:: What you have to do ::
Exclude any images and output the remaining records exactly.

:: Entries taken from a collection ::

---

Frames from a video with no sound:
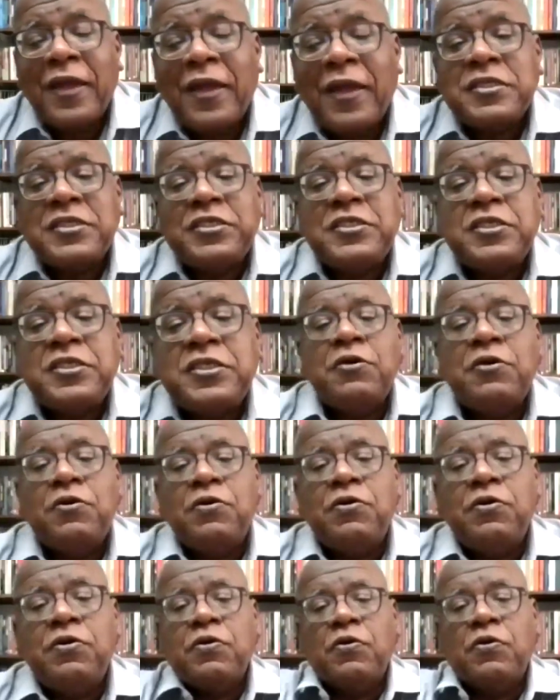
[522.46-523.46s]
And
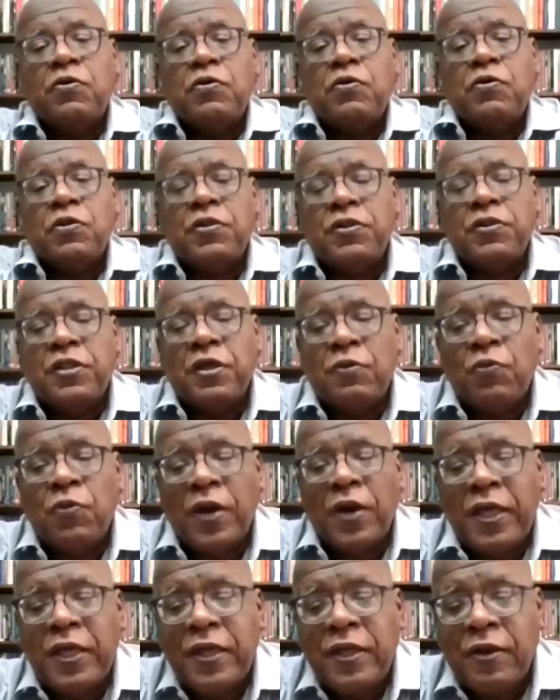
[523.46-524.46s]
so the
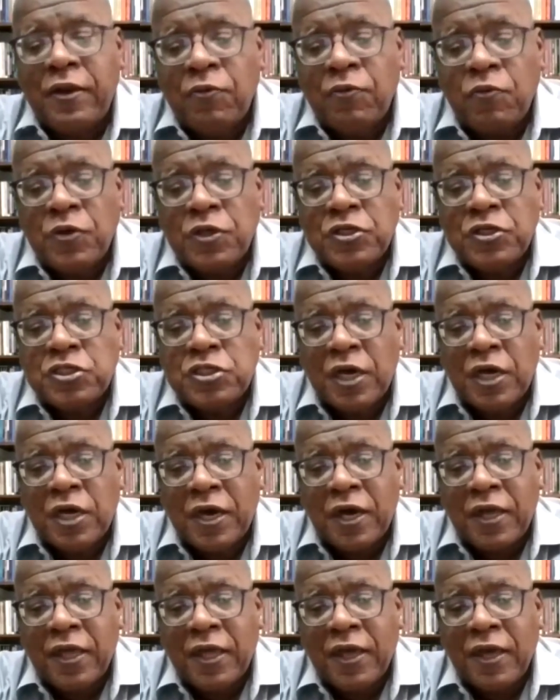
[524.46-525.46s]
way in which
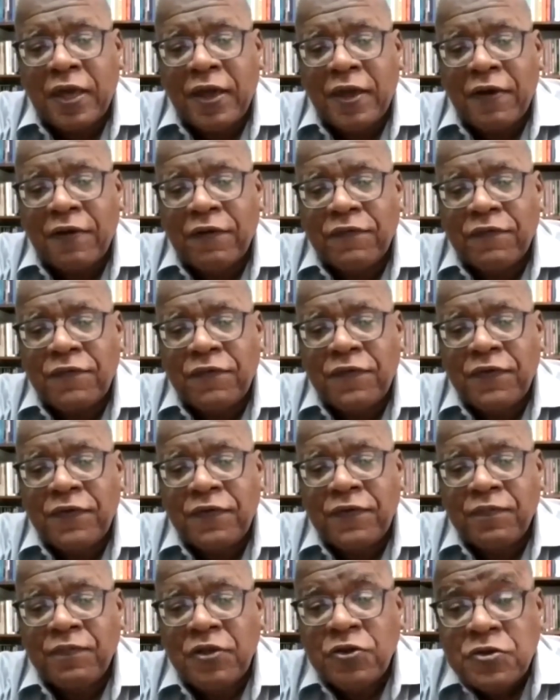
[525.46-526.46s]
I have
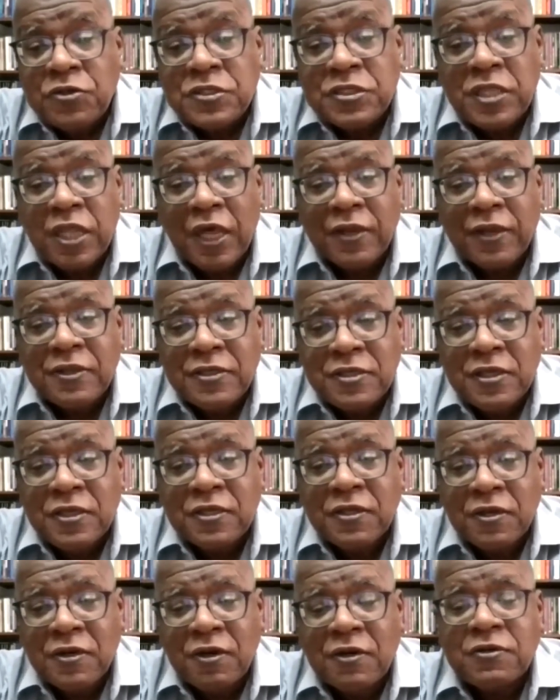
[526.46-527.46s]
used that
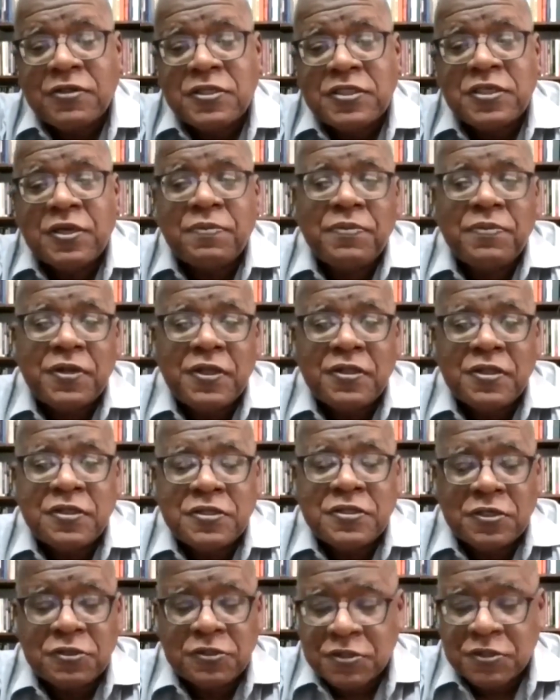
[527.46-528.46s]
concept in
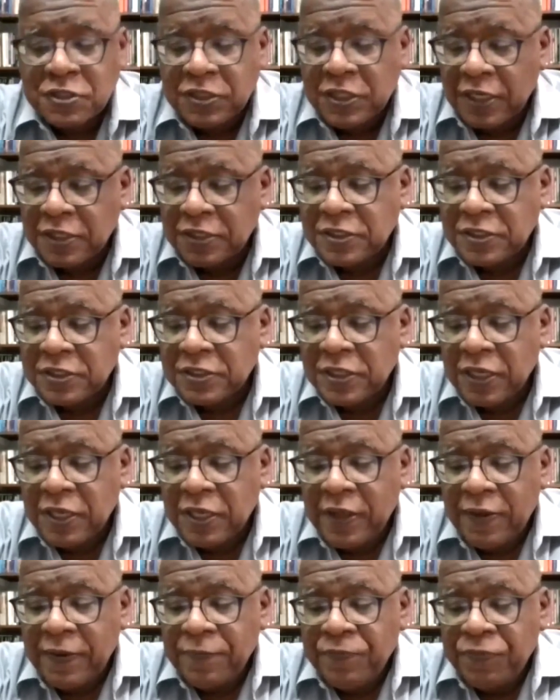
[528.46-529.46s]
the social sciences
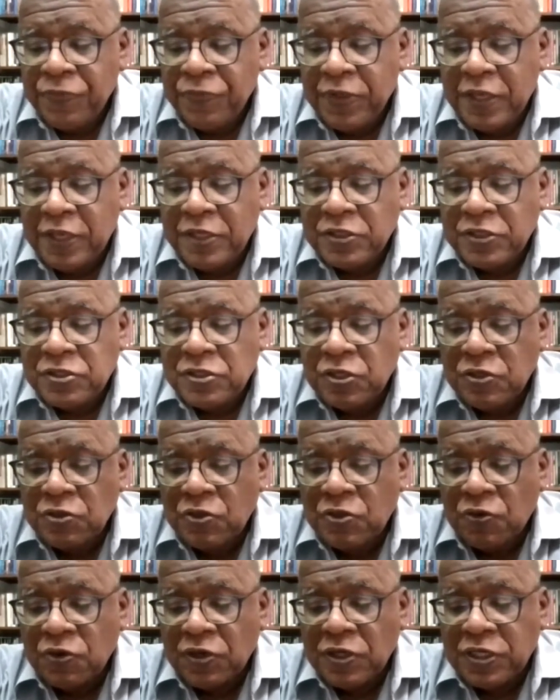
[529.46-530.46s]
is
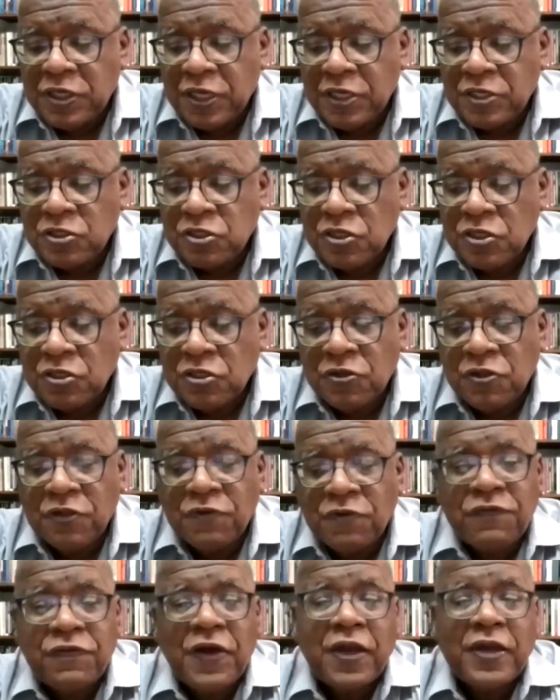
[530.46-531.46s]
to draw attention to
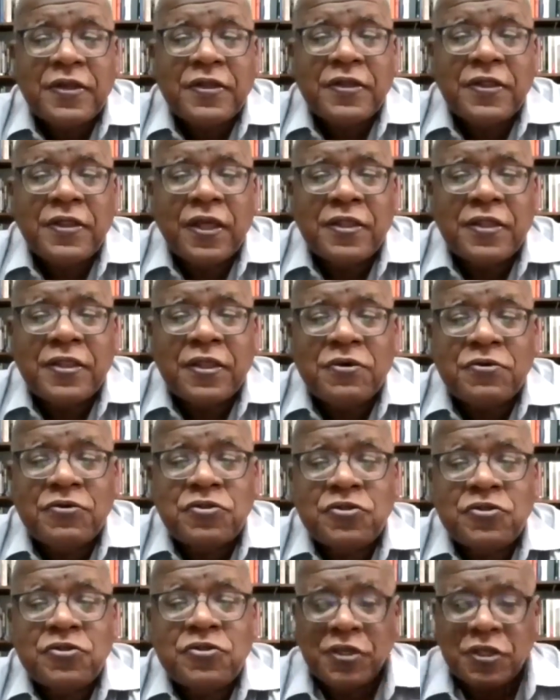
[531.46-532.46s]
the fact that
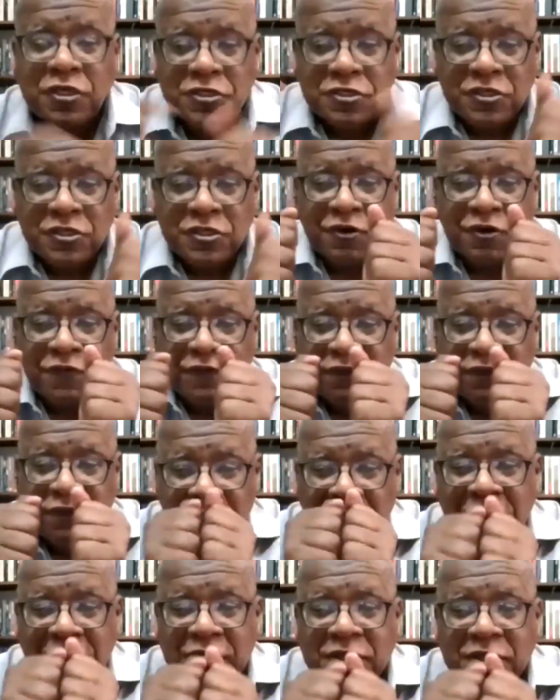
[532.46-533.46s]
those two things are
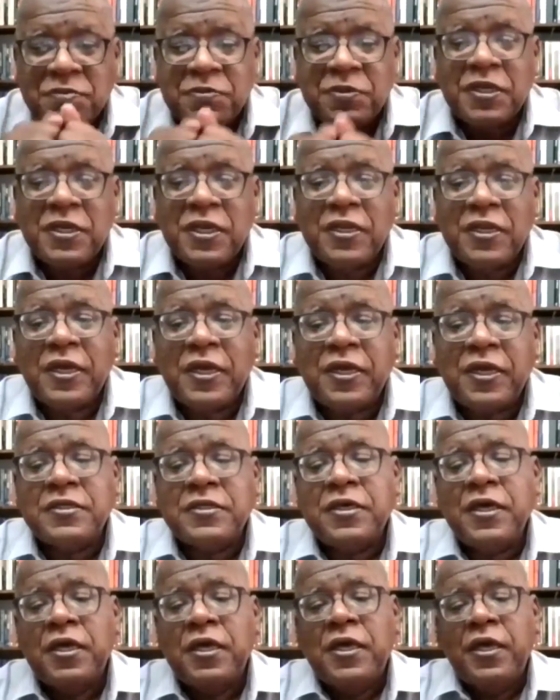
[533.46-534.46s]
very intimately
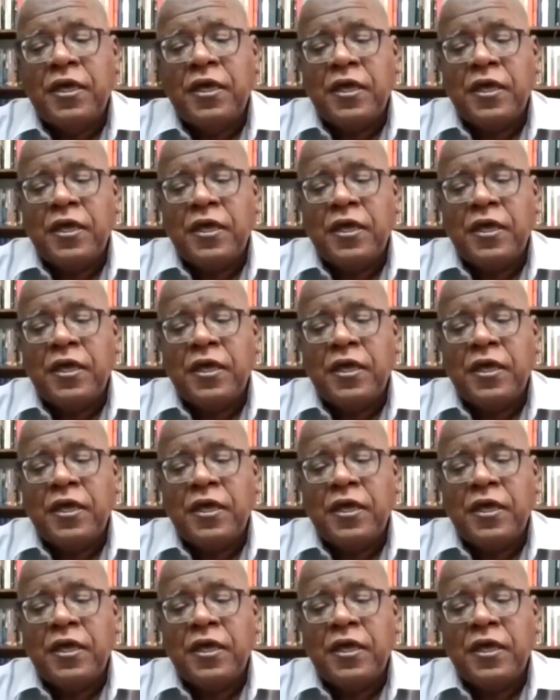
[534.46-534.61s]
linked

---

:: Answer below ::
Frames from a video with no sound:
[522.46-523.46s]
And
[523.46-524.46s]
so the
[524.46-525.46s]
way in which
[525.46-526.46s]
I have
[526.46-527.46s]
used that
[527.46-528.46s]
concept in
[528.46-529.46s]
the social sciences
[529.46-530.46s]
is
[530.46-531.46s]
to draw attention to
[531.46-532.46s]
the fact that
[532.46-533.46s]
those two things are
[533.46-534.46s]
very intimately
[534.46-534.61s]
linked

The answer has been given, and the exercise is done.